This morning we followed with great anticipation a truly unique Roman liturgical celebration of the blessing of the lambs. On Jan. 21, the feast of Saint Agnes, Cardinal Camillo Ruini, blessed two small lambs at the high altar of Saint Agnes’s church, on the Via Nomentana.
Here, the wool from these small creatures will be used to weave the pallium — the garment worn by metropolitan archbishops. This conferral takes place the feast of Peter and Paul, June 29th. It is at this time the Holy Father gives to each of the newly appointed archbishops the pallium, as the formal sign of their office.

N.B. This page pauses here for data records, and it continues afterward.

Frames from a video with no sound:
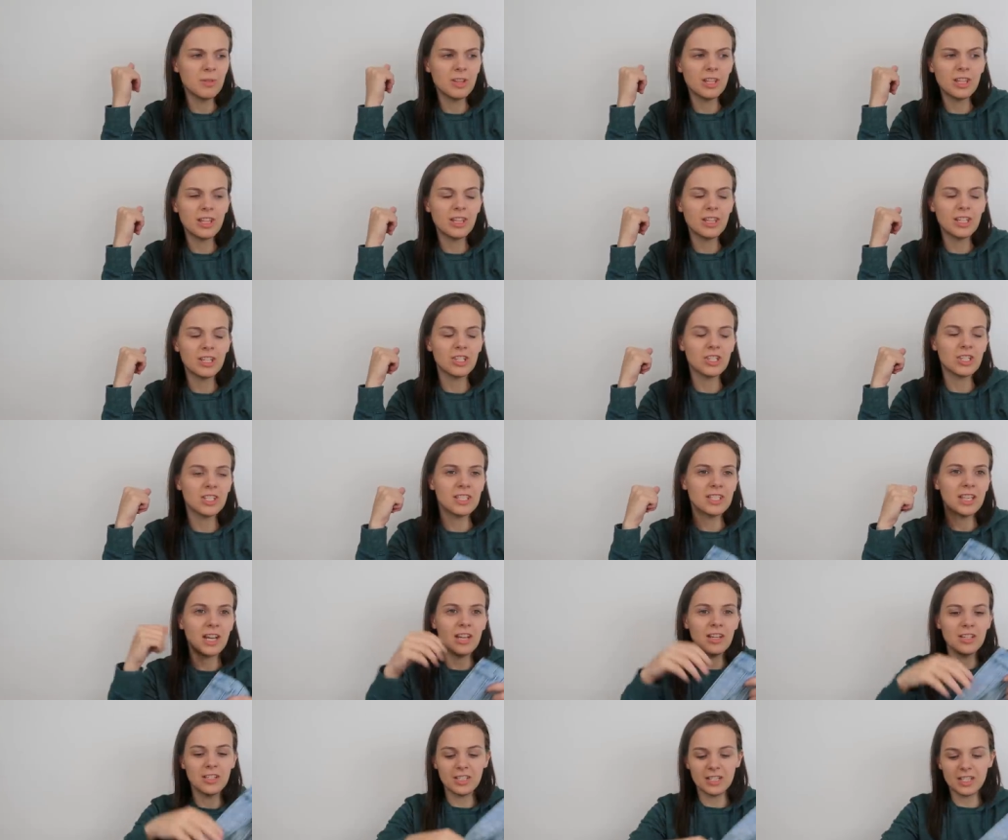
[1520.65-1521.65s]
And they just
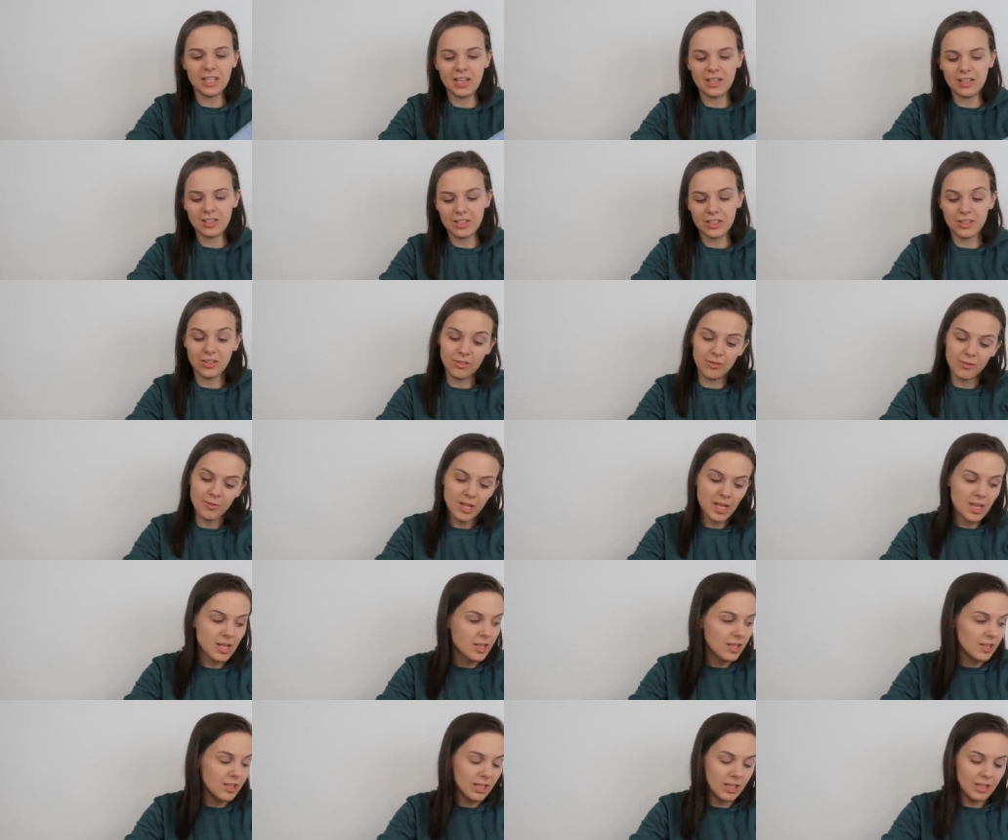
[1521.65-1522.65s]
sat and sat. So
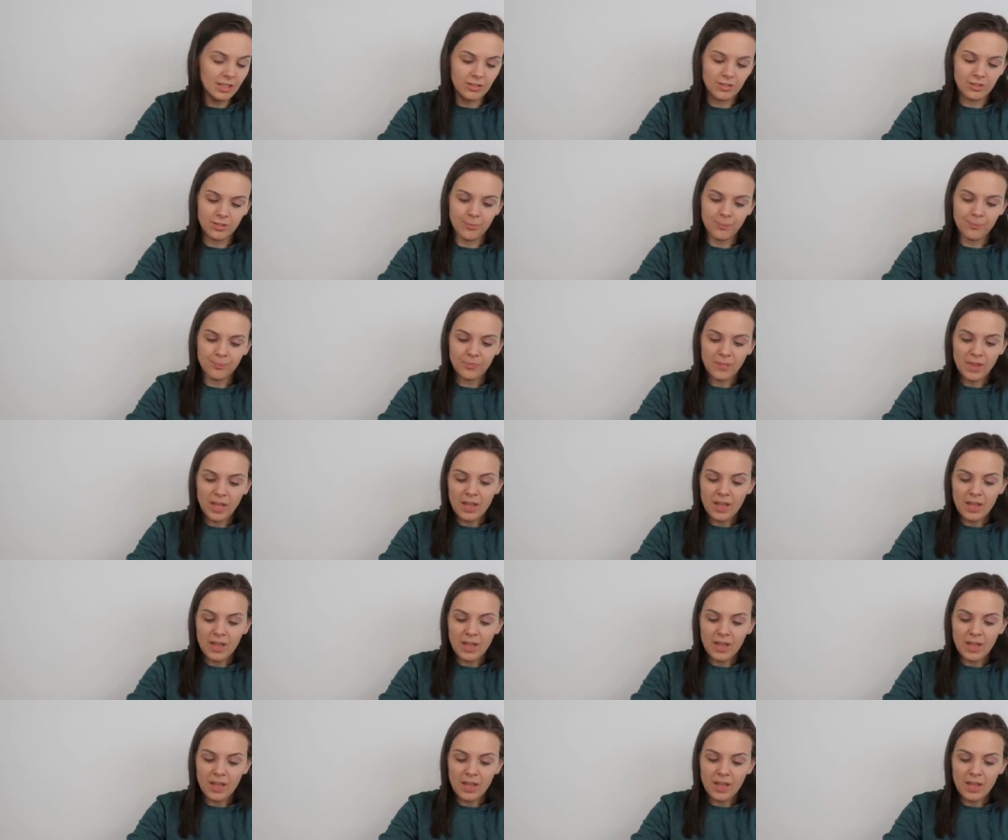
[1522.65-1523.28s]
I don't know.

In what has to be among the most uncommon of Church ceremonies – into the ornate Church of Saint Agnes, replete with the most splendid mosaics, the two-tiny white lambs were carried in solemn procession. To accomplish this, the tiny-twosome, are tied down into wicker basket; adorning their heads are crown-like garlands with bold red roses. The cardinal, who is the Vicar General of Rome, blessed the lambs, as the lambs did as lambs do – baying. To the delight of the congregation.

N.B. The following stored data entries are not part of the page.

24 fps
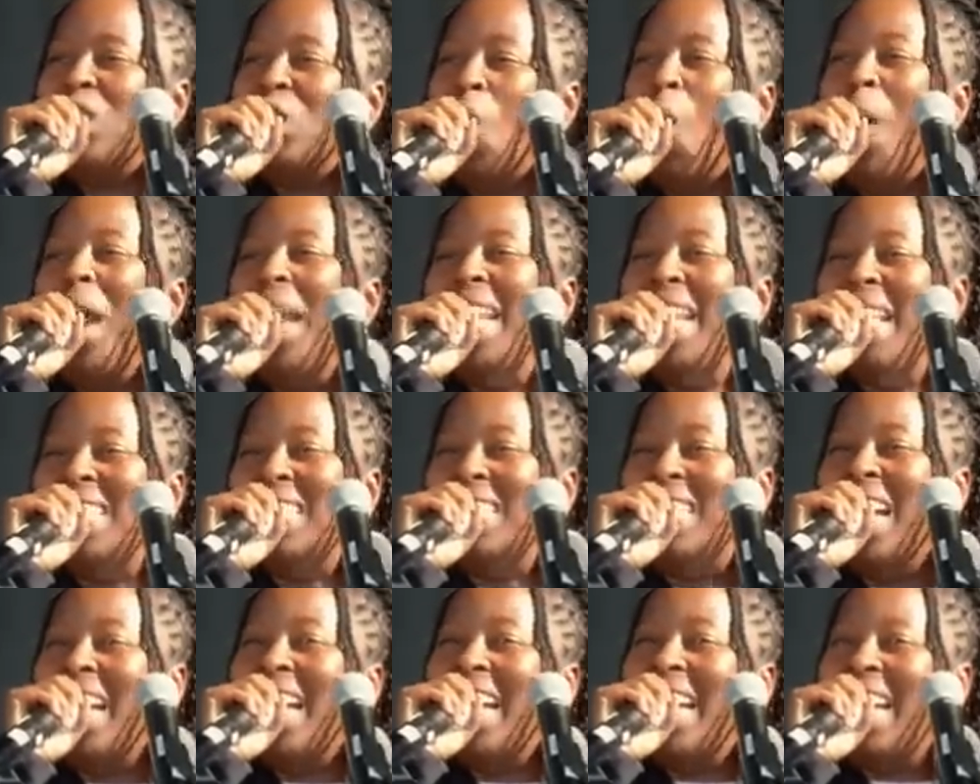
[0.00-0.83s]
So it
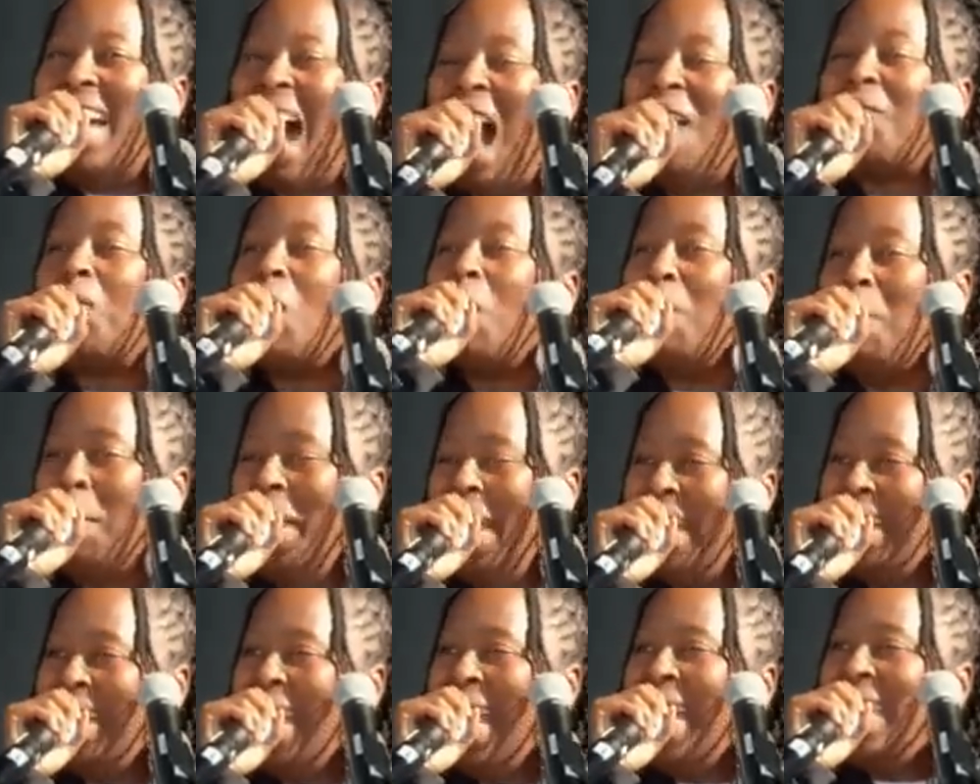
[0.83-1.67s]
is the
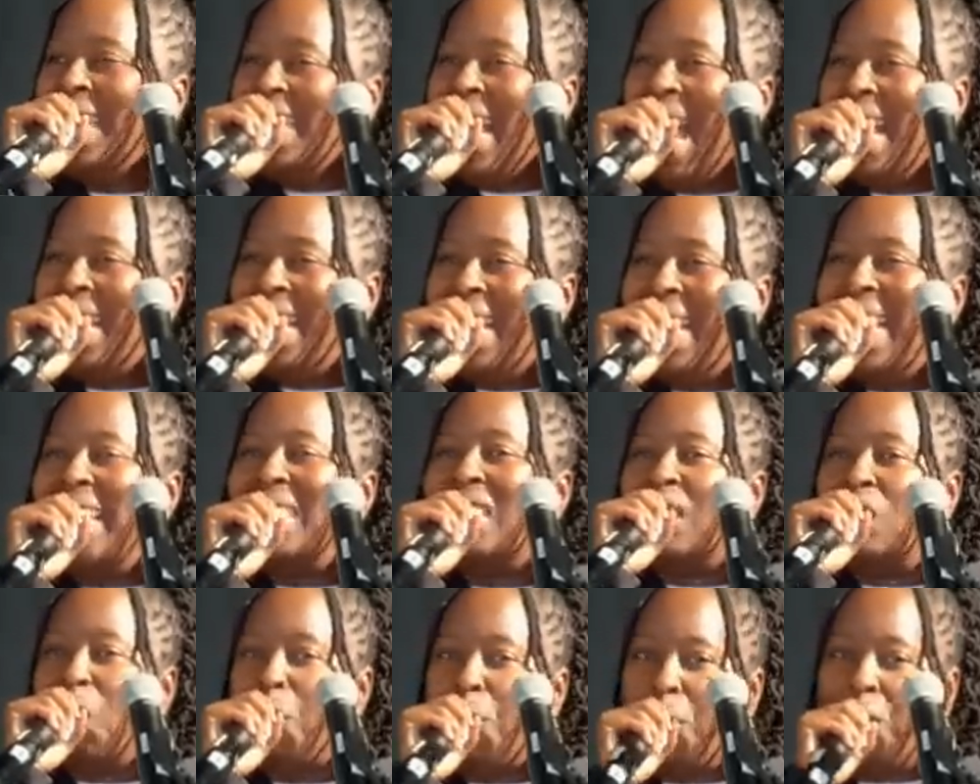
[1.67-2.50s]
government that
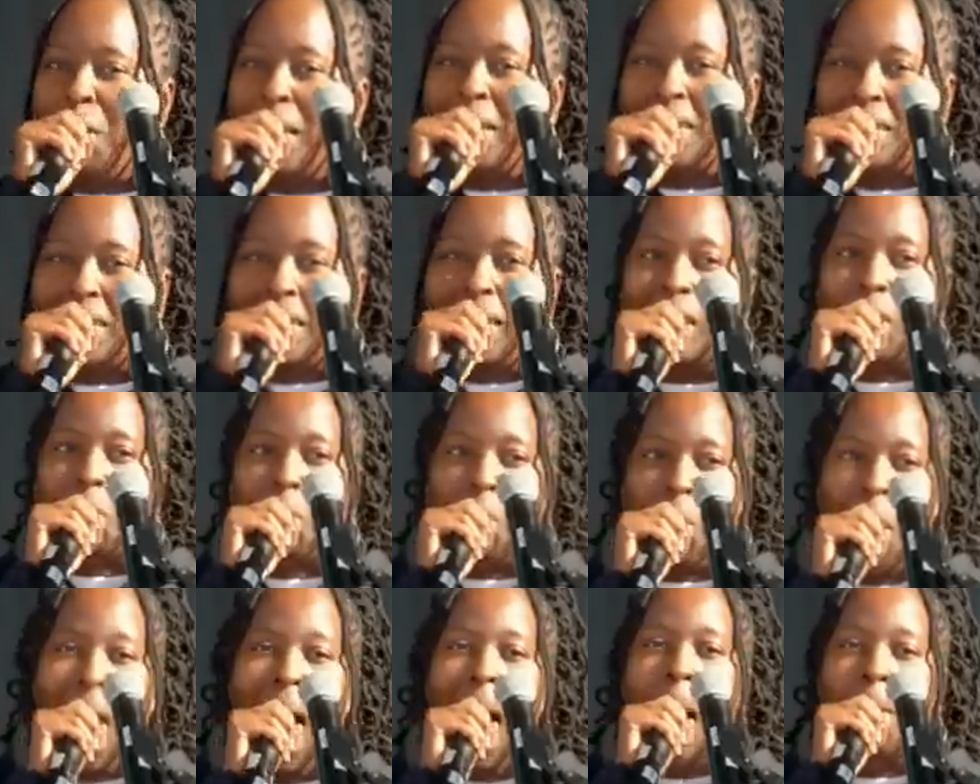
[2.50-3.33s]
needs to fix this
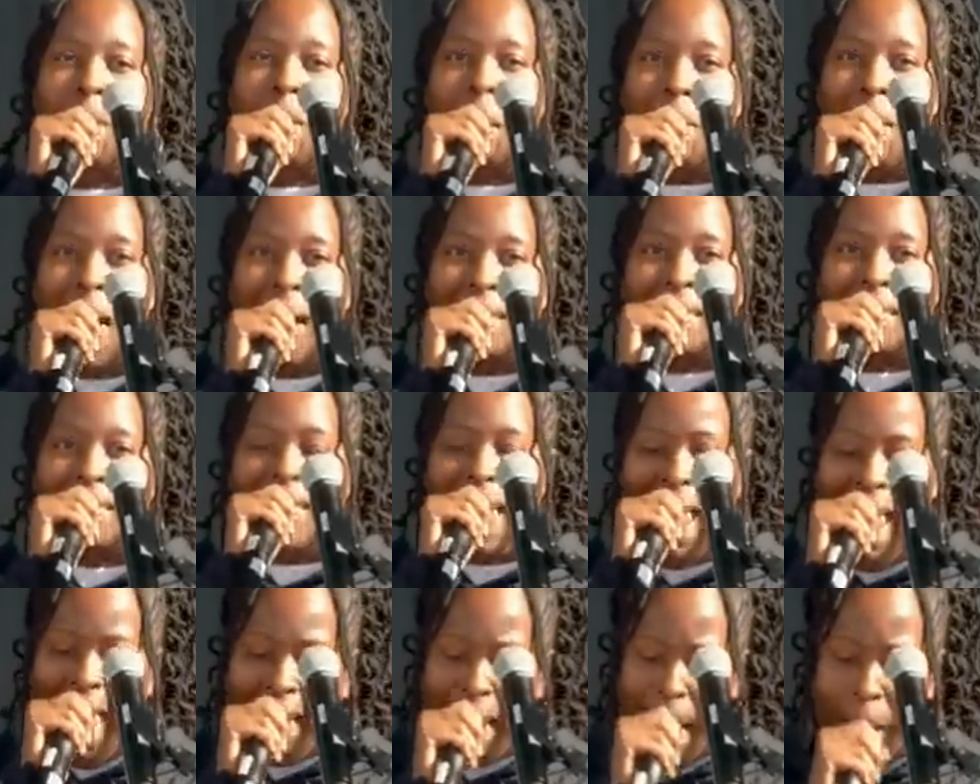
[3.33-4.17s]
problem.
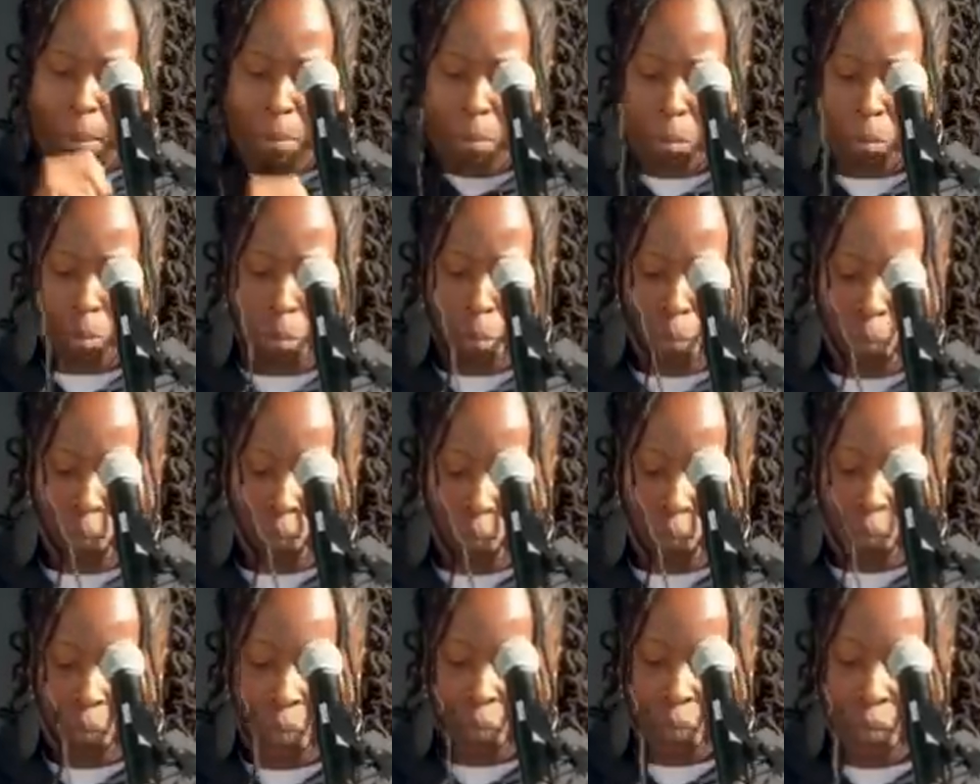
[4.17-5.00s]
Ashe?
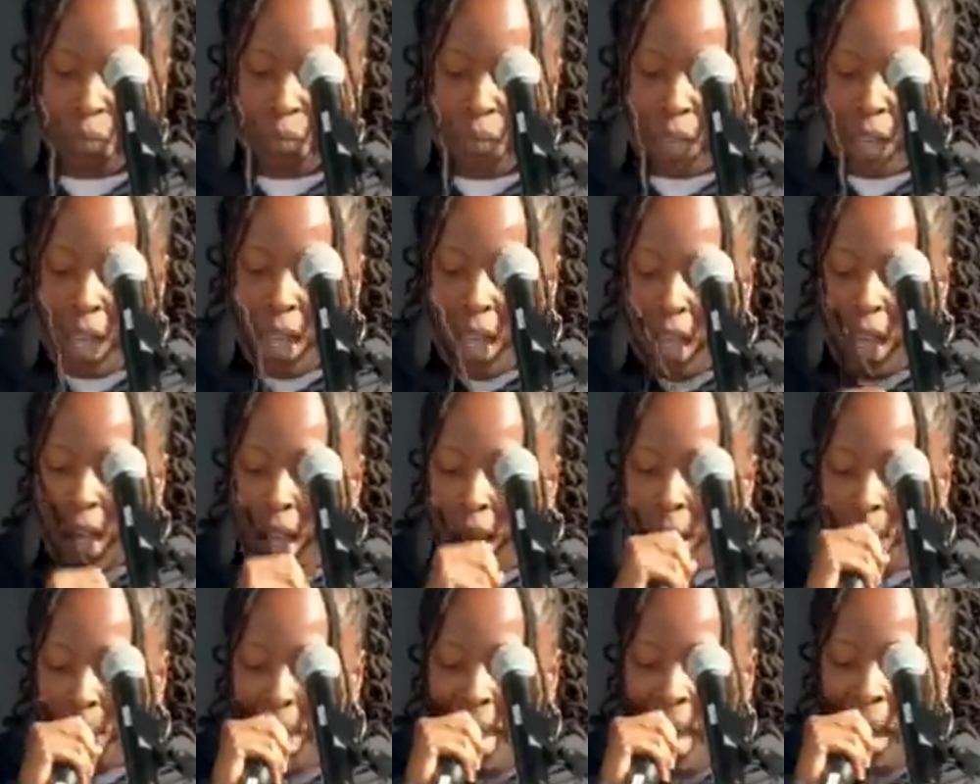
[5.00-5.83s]

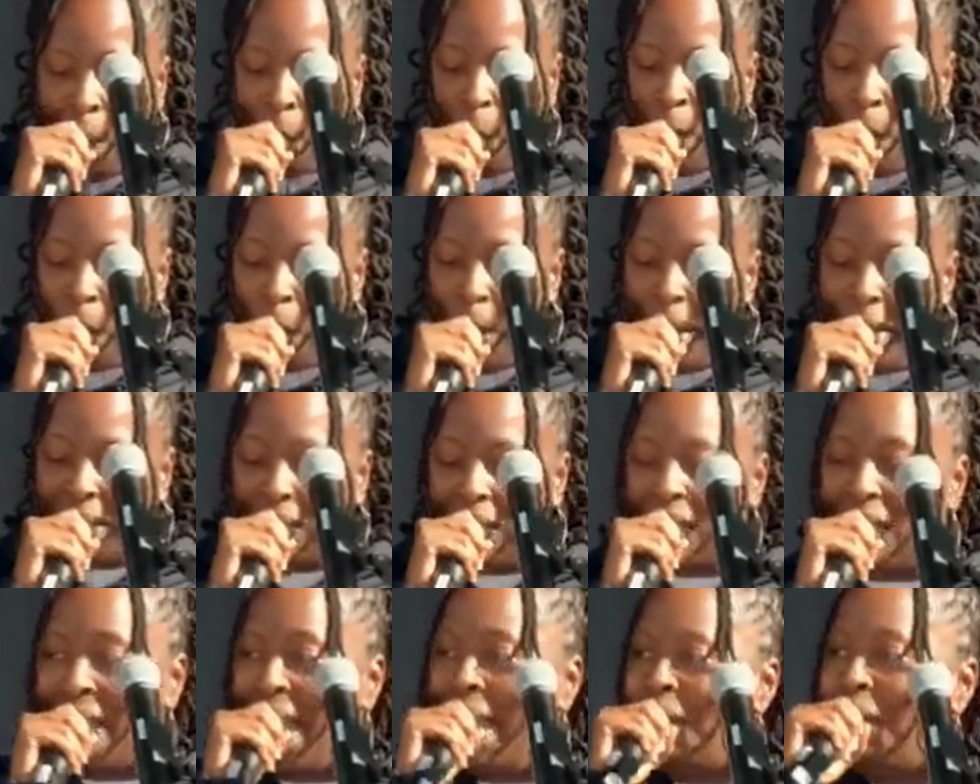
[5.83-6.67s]
Man, we were
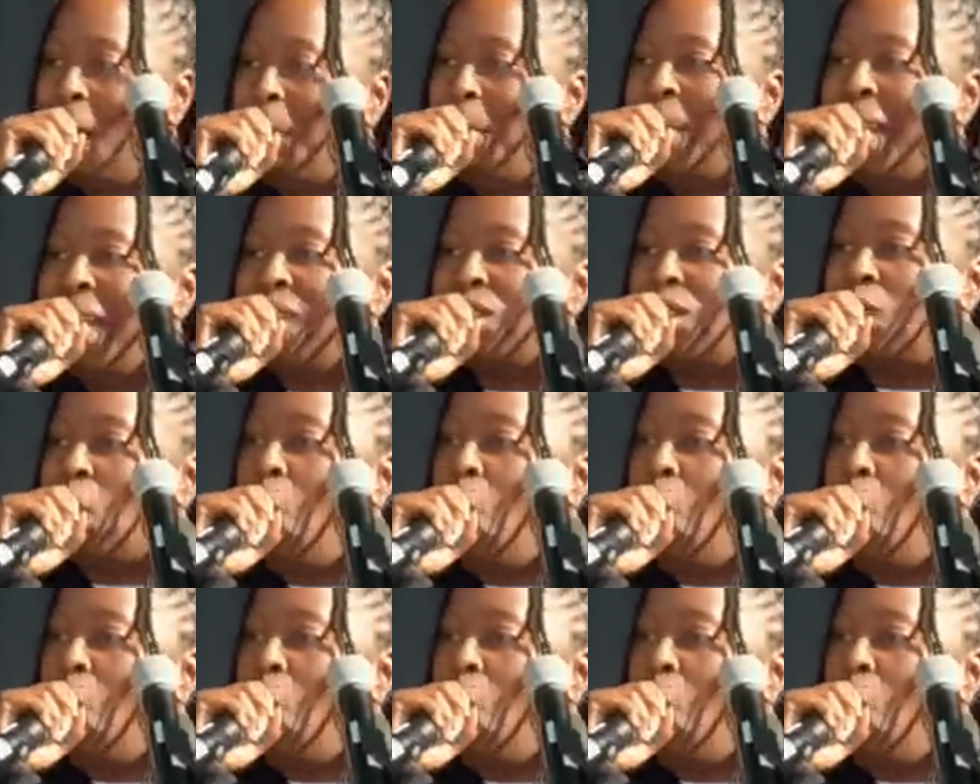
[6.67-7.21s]
enslaved. I mean, there's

Of course, the lambs stole the show – only until the conclusion of the opening prayer. At this point, the lambs taken out of the church – and shuttled to the Vatican by chauffeured limo, and received a blessing from the pope himself.
Obscure liturgical event? Not to this congregation. Like groupies at a rock-concert, every seat in the church was taken and with standing room only – for local parishioners holding attentive grandchildren, religious sisters from every congregation, including Mother Teresa’s Missionary Sisters of Charity; and ordinary Catholics like us and others from around the world, witnessing an extraordinary moment in our rich liturgical life.
Saint Agnes, was a virgin who suffered martyrdom about the year 305, and whose symbol is a lamb, and is buried in the basilica. According to the VIS News, “the lambs are raised by the Trappist Fathers of the Abbey of the Three Fountains, and the palliums are made by the Sisters of Saint Cecelia from the newly-shorn wool.”